The other problem with comparative rankings is something I’ve found through my own casual use of the website Flickchart, where you repeatedly rank pairs of movies in order to create a list of your favorite movies. The site’s a lot of fun to play with, but the comparisons it proposes are often totally absurd. Comparing a thing you love to a thing you hate is easy: when Flickchart throws up “Almost Famous” and “Bad Boys 2” it’s not too hard to pick a winner. But comparing between things you love can very, very tricky.

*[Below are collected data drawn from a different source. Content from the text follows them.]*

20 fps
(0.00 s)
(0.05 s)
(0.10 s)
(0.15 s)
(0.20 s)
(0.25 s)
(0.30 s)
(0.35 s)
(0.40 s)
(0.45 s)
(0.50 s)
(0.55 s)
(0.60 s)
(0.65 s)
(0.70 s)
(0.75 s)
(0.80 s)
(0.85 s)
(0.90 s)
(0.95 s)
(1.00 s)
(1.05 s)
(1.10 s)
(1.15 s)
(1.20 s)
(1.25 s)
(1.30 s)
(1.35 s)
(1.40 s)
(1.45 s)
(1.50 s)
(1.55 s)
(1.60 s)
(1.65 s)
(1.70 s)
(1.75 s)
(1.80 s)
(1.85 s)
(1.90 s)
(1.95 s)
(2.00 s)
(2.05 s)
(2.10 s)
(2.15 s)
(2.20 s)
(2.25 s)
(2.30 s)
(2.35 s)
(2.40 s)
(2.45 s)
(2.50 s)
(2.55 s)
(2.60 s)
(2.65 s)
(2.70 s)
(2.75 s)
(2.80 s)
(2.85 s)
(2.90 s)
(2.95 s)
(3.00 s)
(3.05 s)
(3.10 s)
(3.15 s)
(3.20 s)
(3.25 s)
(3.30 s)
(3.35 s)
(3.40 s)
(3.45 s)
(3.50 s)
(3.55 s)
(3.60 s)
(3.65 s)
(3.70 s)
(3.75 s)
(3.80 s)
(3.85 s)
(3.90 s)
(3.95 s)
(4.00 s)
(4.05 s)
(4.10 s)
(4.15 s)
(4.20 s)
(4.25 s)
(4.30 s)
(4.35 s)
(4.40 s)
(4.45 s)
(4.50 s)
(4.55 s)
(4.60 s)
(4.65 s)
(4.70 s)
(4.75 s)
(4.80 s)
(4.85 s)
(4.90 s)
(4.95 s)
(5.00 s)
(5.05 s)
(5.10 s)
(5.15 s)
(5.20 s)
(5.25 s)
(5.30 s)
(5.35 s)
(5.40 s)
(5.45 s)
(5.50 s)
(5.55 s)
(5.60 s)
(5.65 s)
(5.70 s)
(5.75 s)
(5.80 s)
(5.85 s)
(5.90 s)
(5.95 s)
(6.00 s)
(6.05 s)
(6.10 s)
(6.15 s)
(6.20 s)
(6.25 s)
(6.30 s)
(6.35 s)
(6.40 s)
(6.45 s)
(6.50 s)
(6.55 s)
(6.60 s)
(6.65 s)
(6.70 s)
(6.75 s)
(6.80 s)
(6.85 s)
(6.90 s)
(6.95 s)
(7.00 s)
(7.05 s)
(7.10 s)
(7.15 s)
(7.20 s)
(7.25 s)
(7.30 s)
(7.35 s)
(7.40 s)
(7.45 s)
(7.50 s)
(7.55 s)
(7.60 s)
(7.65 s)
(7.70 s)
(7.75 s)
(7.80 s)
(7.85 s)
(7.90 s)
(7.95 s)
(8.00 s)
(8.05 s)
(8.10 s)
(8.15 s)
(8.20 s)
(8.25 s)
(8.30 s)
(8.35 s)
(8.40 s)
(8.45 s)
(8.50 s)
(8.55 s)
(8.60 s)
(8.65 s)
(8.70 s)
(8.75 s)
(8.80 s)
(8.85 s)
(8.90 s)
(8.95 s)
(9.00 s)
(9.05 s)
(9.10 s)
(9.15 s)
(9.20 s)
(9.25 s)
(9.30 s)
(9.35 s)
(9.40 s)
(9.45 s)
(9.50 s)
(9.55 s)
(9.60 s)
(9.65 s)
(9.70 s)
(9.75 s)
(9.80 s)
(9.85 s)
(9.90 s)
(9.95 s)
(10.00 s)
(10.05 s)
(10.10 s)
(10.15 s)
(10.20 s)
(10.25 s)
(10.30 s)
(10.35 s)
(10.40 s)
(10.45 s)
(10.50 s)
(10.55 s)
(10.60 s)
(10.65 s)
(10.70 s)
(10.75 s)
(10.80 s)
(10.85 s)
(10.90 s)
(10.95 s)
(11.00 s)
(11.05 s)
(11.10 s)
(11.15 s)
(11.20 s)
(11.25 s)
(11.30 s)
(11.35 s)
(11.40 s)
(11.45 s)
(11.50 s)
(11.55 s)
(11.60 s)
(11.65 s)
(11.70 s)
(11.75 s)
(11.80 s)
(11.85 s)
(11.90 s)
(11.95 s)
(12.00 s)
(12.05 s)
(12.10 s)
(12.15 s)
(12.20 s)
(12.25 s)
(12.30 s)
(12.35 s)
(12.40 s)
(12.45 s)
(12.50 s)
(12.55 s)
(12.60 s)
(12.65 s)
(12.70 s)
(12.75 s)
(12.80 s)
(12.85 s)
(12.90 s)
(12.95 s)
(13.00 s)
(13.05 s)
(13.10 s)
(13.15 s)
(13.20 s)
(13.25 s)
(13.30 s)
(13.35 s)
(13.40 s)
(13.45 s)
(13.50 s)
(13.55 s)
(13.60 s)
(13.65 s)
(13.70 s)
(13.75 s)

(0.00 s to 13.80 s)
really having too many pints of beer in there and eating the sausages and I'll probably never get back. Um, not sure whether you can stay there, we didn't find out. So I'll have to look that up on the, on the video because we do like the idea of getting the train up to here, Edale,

If Flickchart gave you the comparison of movies above — “L.A. Confidential” and “Chinatown” — you’d have something to choose between. They’re both neo-noirs set in Los Angeles, they have similar tones and themes and ideas. It’s a hard pick, because they’re both phenomenal movies, but there are obvious commonalities. But if Flickchart asks you to compare between, “L.A. Confidential” and, say, “Snow White and the Seven Dwarfs” which do you select? Personally, I’m more likely to watch “L.A. Confidential” if given the choice between the two, but can I really argue “L.A. Confidential” is a “better” movie than “Snow White and the Seven Dwarfs?” “Snow White” is a watershed film in the history of cinema. “L.A. Confidential” is just a very well-acted and well-written crime story. So which one do I pick? And not only which one do I pick, but which one do other people pick? Some might choose according to their taste, some by a quasiobjective system of importance or cultural impact. The room for variation seems almost as large as with five star ratings.
I agree that five star ratings can be very flawed; there’s too much room for human error and not enough nuance. And I’m curious to hear and see more of this pairwise ranking in action. But if you gave me a pairwise ranking of these two options right now, I’m not sure what I would pick.